Publicly defended in hybrid mode on September 27, 2021 in front of the following jury


Résumé "grand public"

Un résumé "grand public" d'une partie du manuscrit a été publiée en 2024 sous le titre Construire des logiciels fiables dans la revue Interstices.


Abstract

This document presents a lightweight approach – combining Coq and OCaml typecheckers – in order to formally verify higher-order imperative programs for partial correctness. In this approach, called FVDP (Formally Verified Defensive Programming), Coq-verified programs also contain some OCaml written functions, called oracles, which are untrusted: their implementation is simply ignored by the formal proof. Formal guarantees on the results of these oracles are obtained by combining dynamic tests in Coq with static properties deduced from OCaml types.
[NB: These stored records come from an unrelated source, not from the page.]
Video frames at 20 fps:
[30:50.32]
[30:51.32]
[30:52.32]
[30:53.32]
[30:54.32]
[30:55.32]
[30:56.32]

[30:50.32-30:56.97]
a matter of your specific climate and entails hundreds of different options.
Indeed, the simplest way to obtain a Coq-verified solver for a complex problem, often consists in combining an efficient OCaml oracle searching for "good" solutions with a verified defensive test able to ensure that the results found by the oracle have the expected properties. Hence, the solver benefits from the powerful imperative feature of OCaml, while hiding many complex details of its computation process to its formal proof: the theory of the defensive test is usually much simpler than the one of the oracle.

The embedding of OCaml oracles into Coq is realized through a “may-return monad”, a structure that abstracts their side-effects by representing them as non-deterministic functions, and provided by the Impure library. This library also provides a very simple embedding of OCaml pointer equality, but powerful enough for defensive checks of some memoizing oracles (e.g. hash-consing of terms, memoized recursion). The document also shows how to deduce expressive invariants from the static OCaml type of polymorphic oracles, by adapting Wadler's “theorems for free” (based on Reynold's parametric polymorphism). This technique is exploited within a design pattern—for certificate producing oracles—called Polymorphic LCF Style (or Polymorphic Factory Style).
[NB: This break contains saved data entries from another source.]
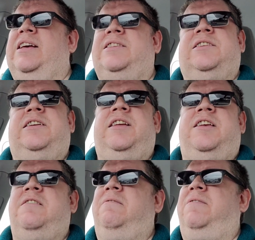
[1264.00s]
That's going to
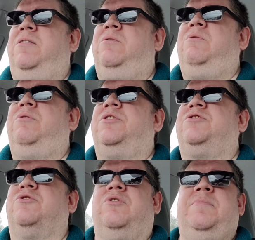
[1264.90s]
give you the
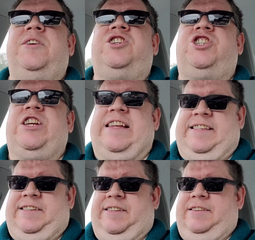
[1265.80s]
screaming
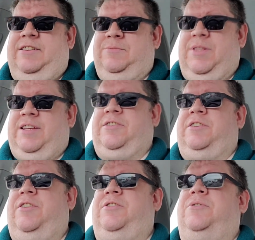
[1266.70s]
shits, is what that's
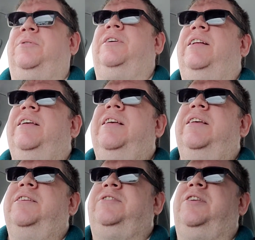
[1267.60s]
going to do.
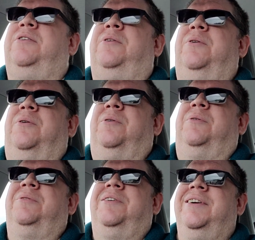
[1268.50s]

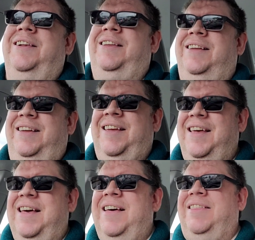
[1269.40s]
So
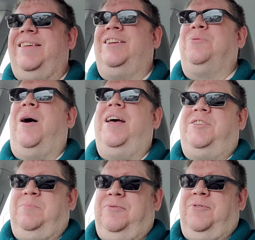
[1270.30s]
think
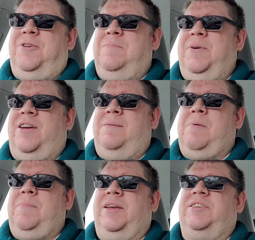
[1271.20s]
twice before you pick up
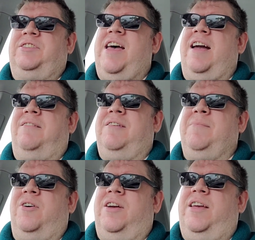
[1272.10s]
a big stack of
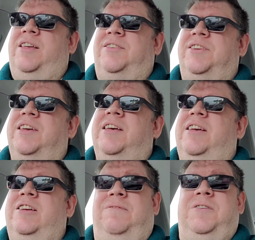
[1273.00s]
MREs.
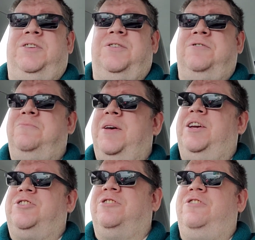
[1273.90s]
If you do,
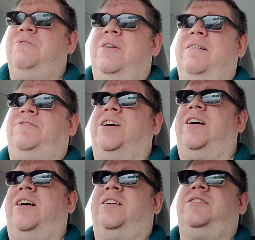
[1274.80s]
make sure you have
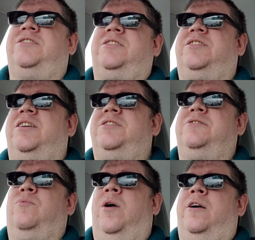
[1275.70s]
tons and tons
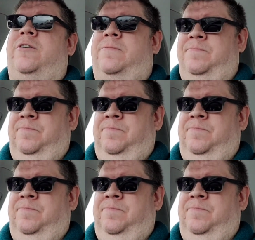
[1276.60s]
of water.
Large Coq proofs on these higher-order impure defensive computations are decomposed thanks to data-refinement techniques in order to cleanly separate reasoning on pure data-structures and algorithms from reasonings on sequences of impure computations. Then, the latter are (semi)automated thanks to computations of weakest liberal preconditions.
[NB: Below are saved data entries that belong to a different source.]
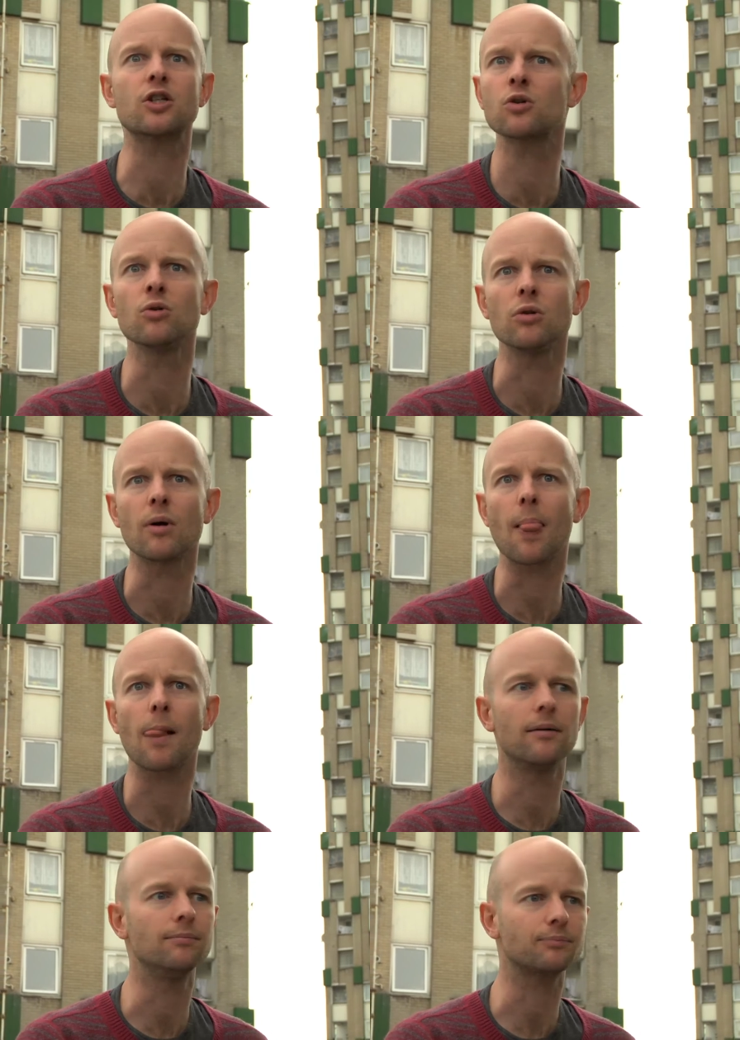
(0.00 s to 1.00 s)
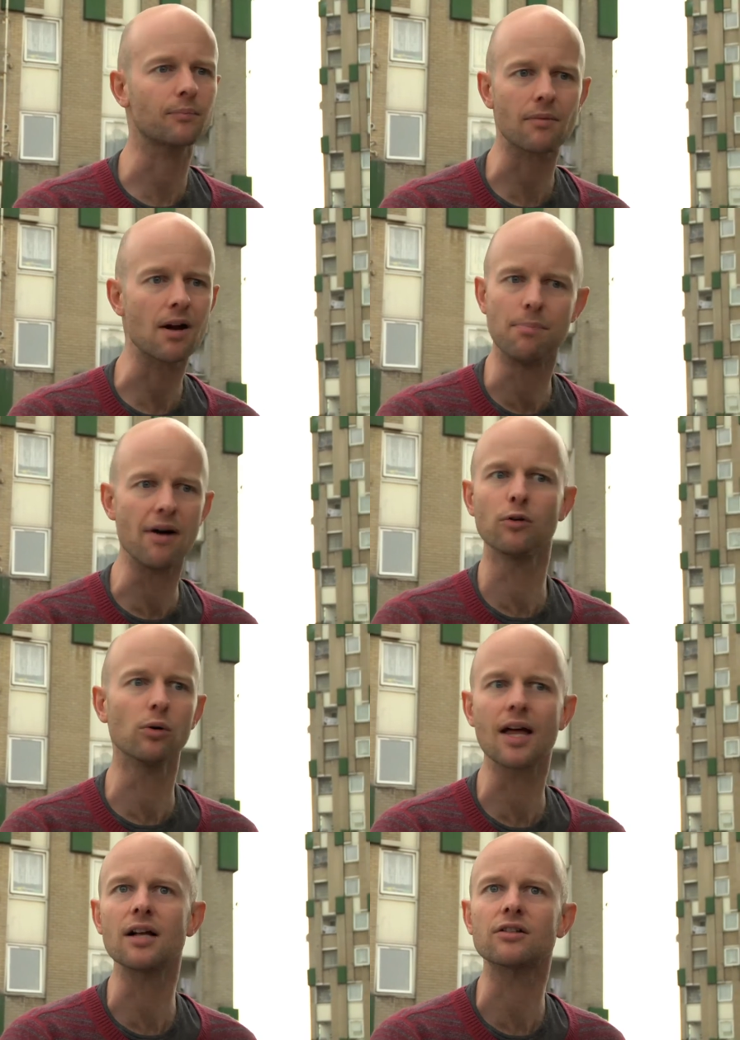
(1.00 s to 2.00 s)
sure, above
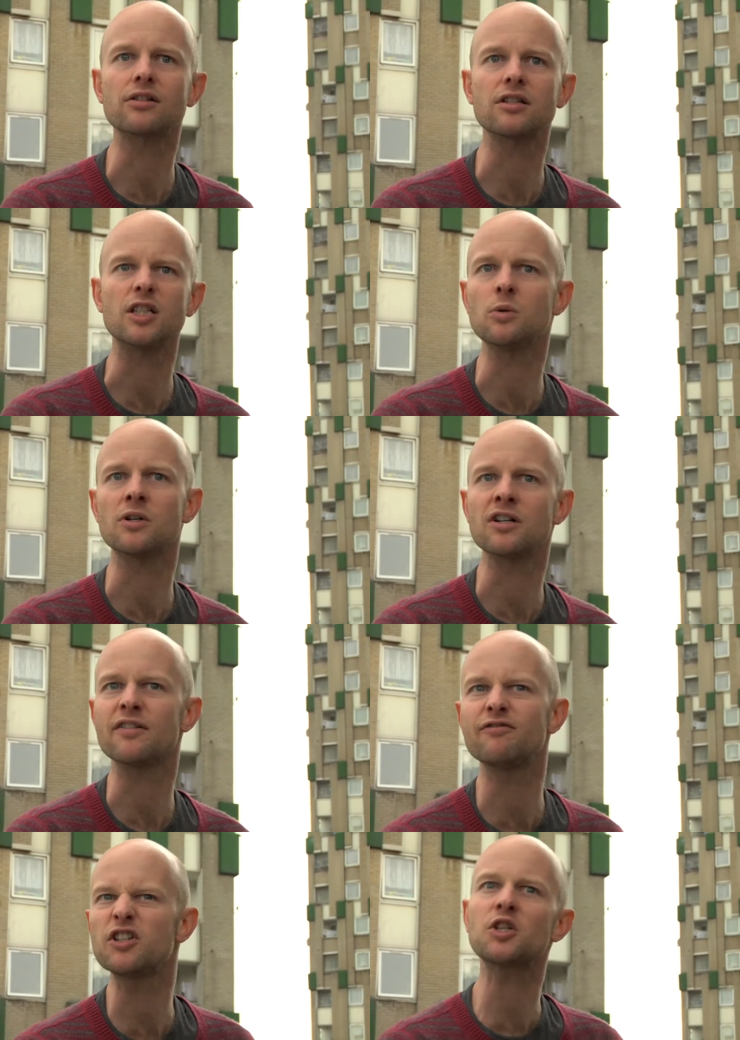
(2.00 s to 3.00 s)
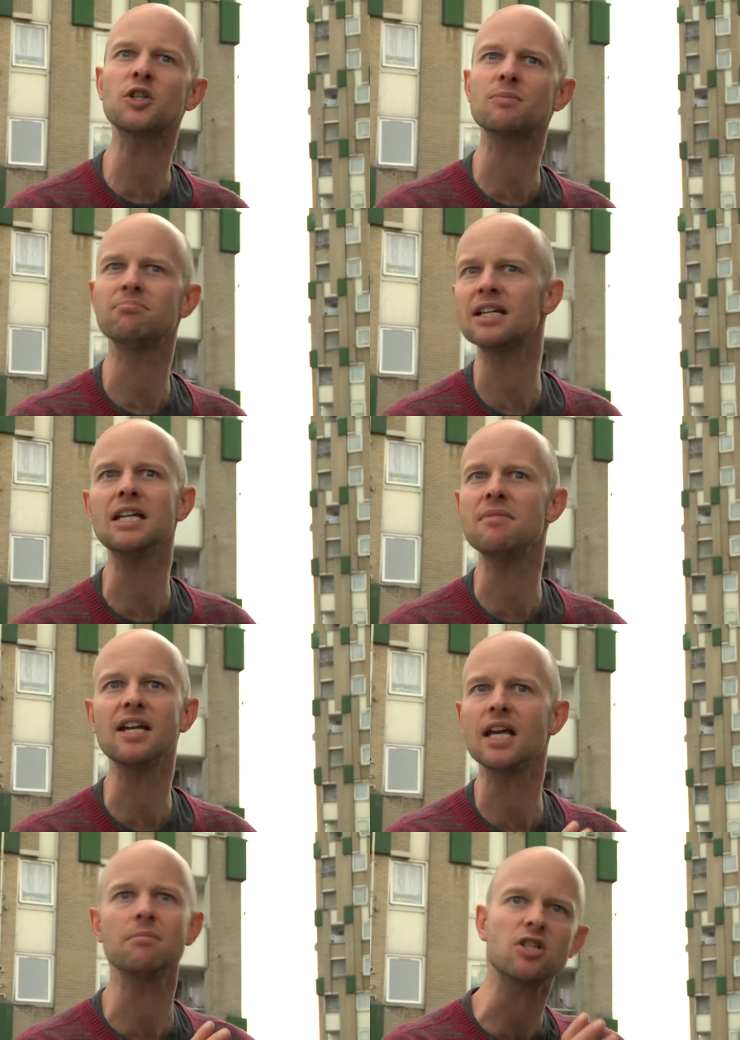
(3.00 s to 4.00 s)
all else, that you are an efficient money
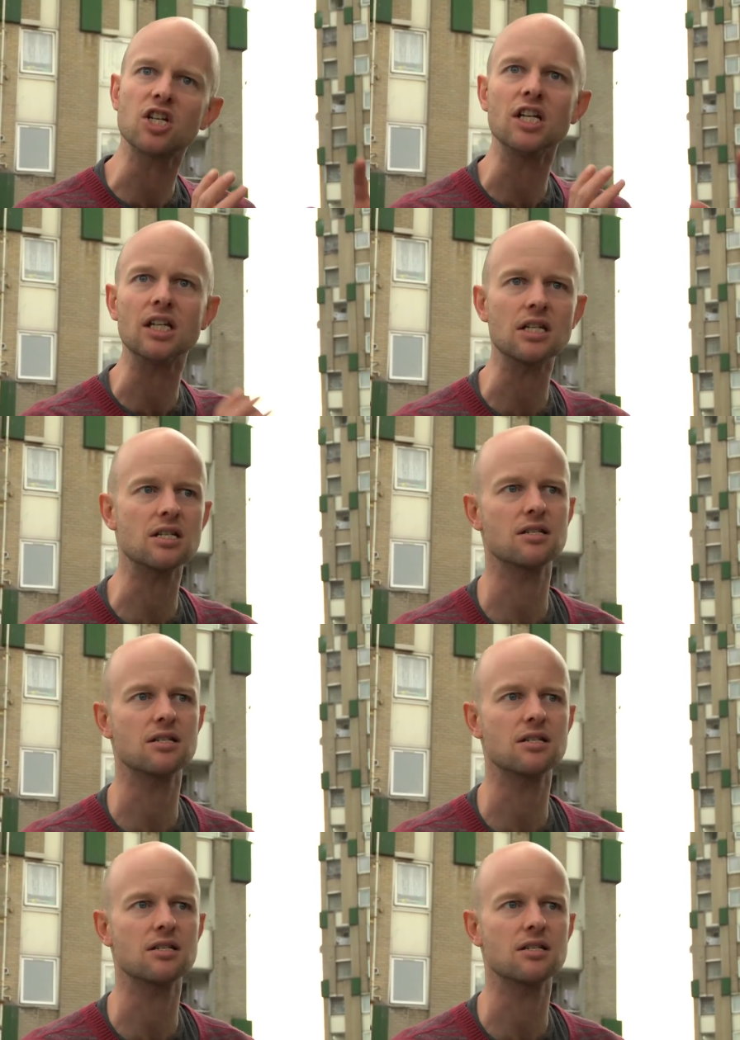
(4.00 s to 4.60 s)
making machine.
FVDP is detailed on several “realistic” applications: in optimizing compilation (instruction scheduling with CompCert-KVX), in static analysis (abstract domain of convex polyhedra with VPL) and in automated deduction (Boolean SAT-solving with SatAnsCert and linear rational arithmetic with VplTactic). The document explains how FVDP, instantiated with a careful software design, both alleviates development times and running times of such formally verified applications.